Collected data
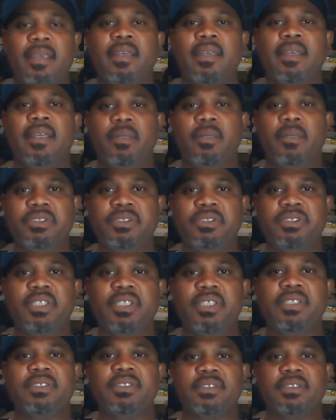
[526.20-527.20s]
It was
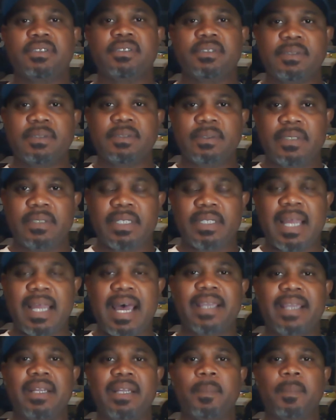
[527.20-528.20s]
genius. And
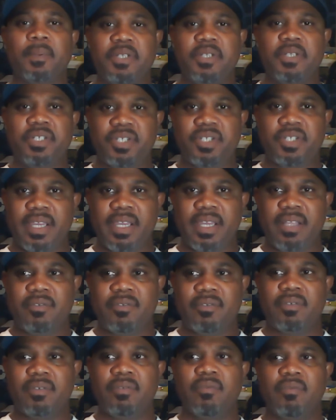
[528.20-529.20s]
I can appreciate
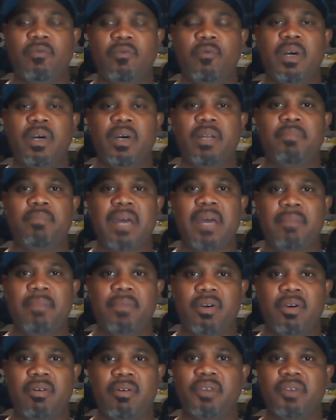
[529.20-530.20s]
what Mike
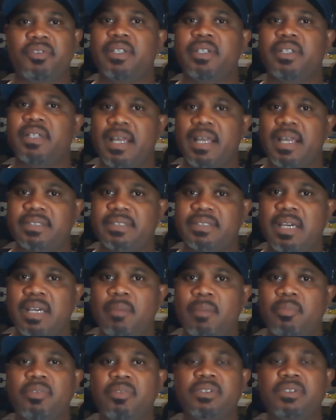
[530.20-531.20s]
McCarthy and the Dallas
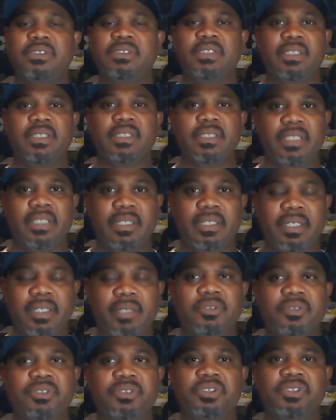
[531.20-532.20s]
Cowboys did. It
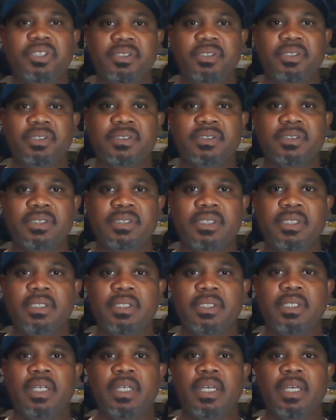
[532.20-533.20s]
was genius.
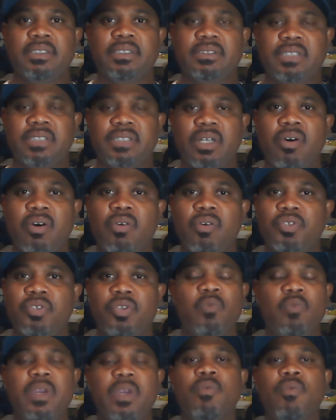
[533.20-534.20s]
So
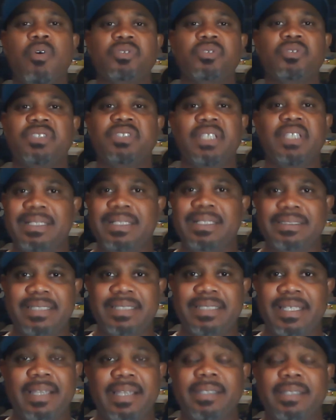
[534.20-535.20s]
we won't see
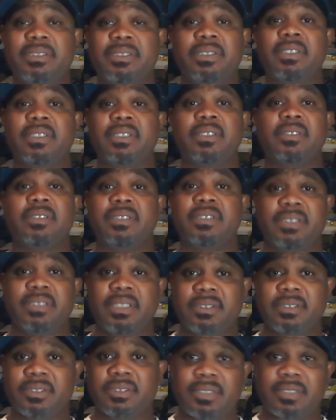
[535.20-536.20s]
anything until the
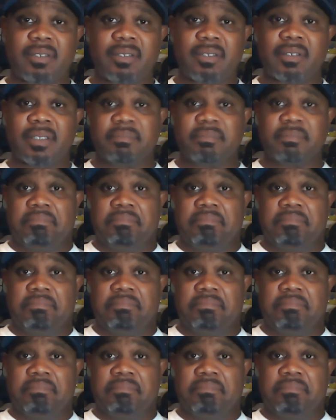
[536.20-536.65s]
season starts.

▸ WHAT IS NEEDED
For this exercise, repeat word for word only the lines from the one containing "[533.20-534.20s]" through the end of the data, including both. Pictures do not go in the copy.

▸ SOLUTION FOR THIS PROBLEM
[533.20-534.20s]
So
[534.20-535.20s]
we won't see
[535.20-536.20s]
anything until the
[536.20-536.65s]
season starts.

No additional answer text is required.